● **What the task asks**:
Omit every picture and output the rest of the records exactly as they are.

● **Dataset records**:
--------
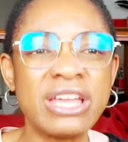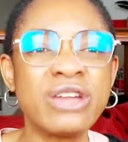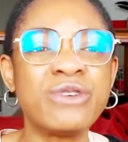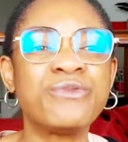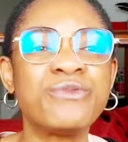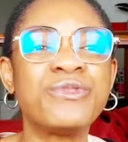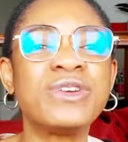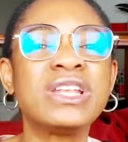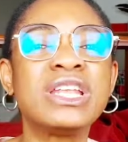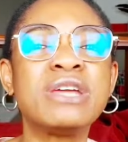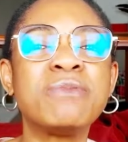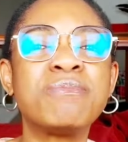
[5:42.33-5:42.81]

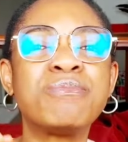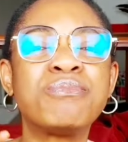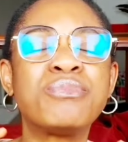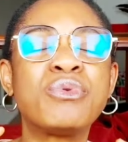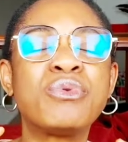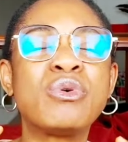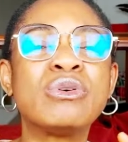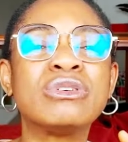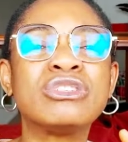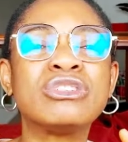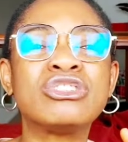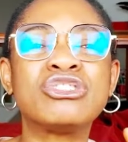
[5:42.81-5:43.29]
feeling
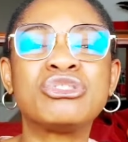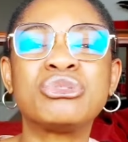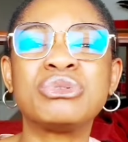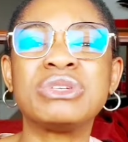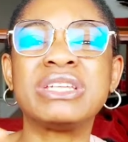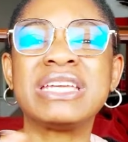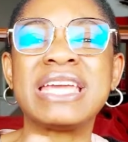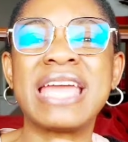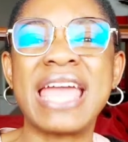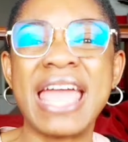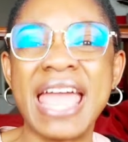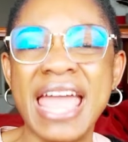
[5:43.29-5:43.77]
pushed to
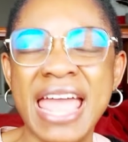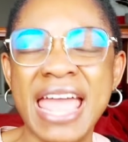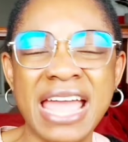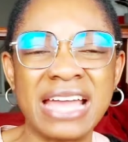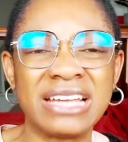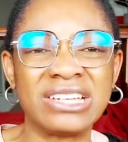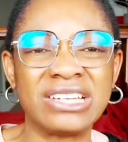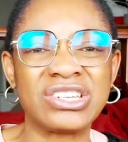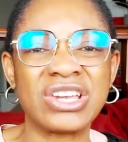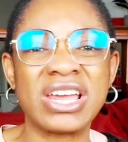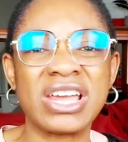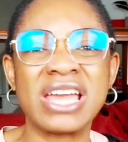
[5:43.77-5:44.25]
the
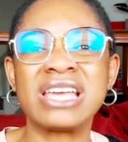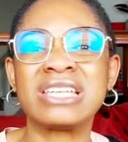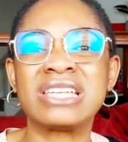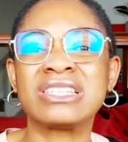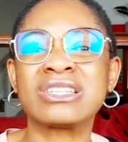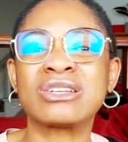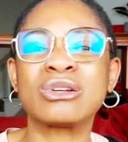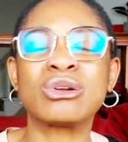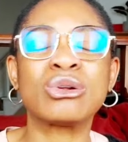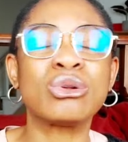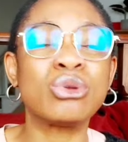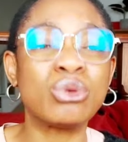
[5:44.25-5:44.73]
edge,
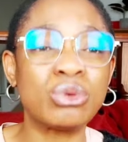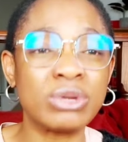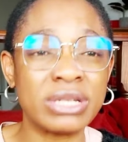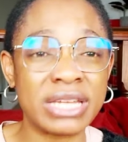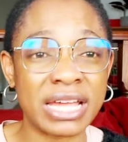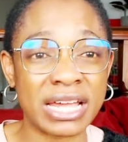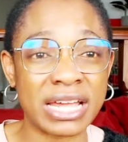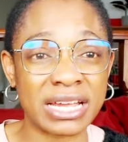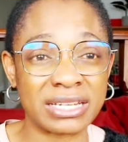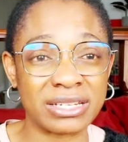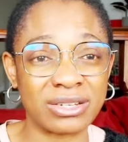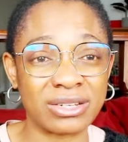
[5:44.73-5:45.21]

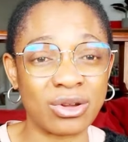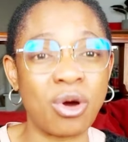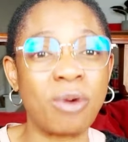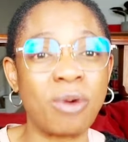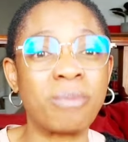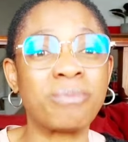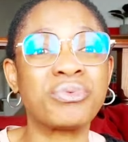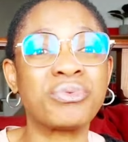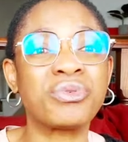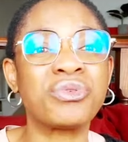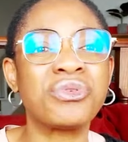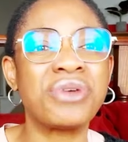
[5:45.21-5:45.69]
excluded,
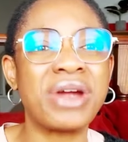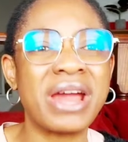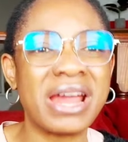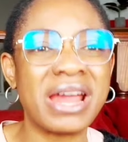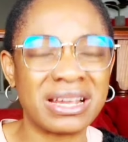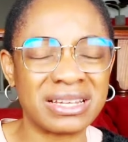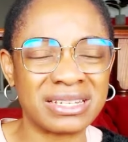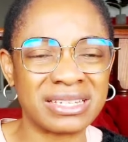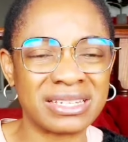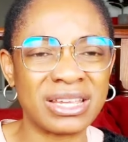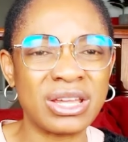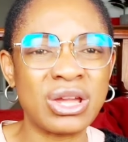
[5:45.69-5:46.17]

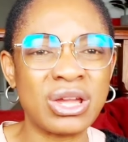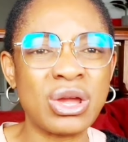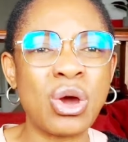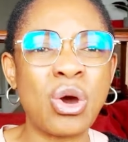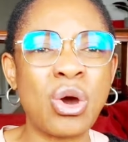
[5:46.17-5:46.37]
oppressed,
--------
● **Task result**:
[5:42.33-5:42.81]

[5:42.81-5:43.29]
feeling
[5:43.29-5:43.77]
pushed to
[5:43.77-5:44.25]
the
[5:44.25-5:44.73]
edge,
[5:44.73-5:45.21]

[5:45.21-5:45.69]
excluded,
[5:45.69-5:46.17]

[5:46.17-5:46.37]
oppressed,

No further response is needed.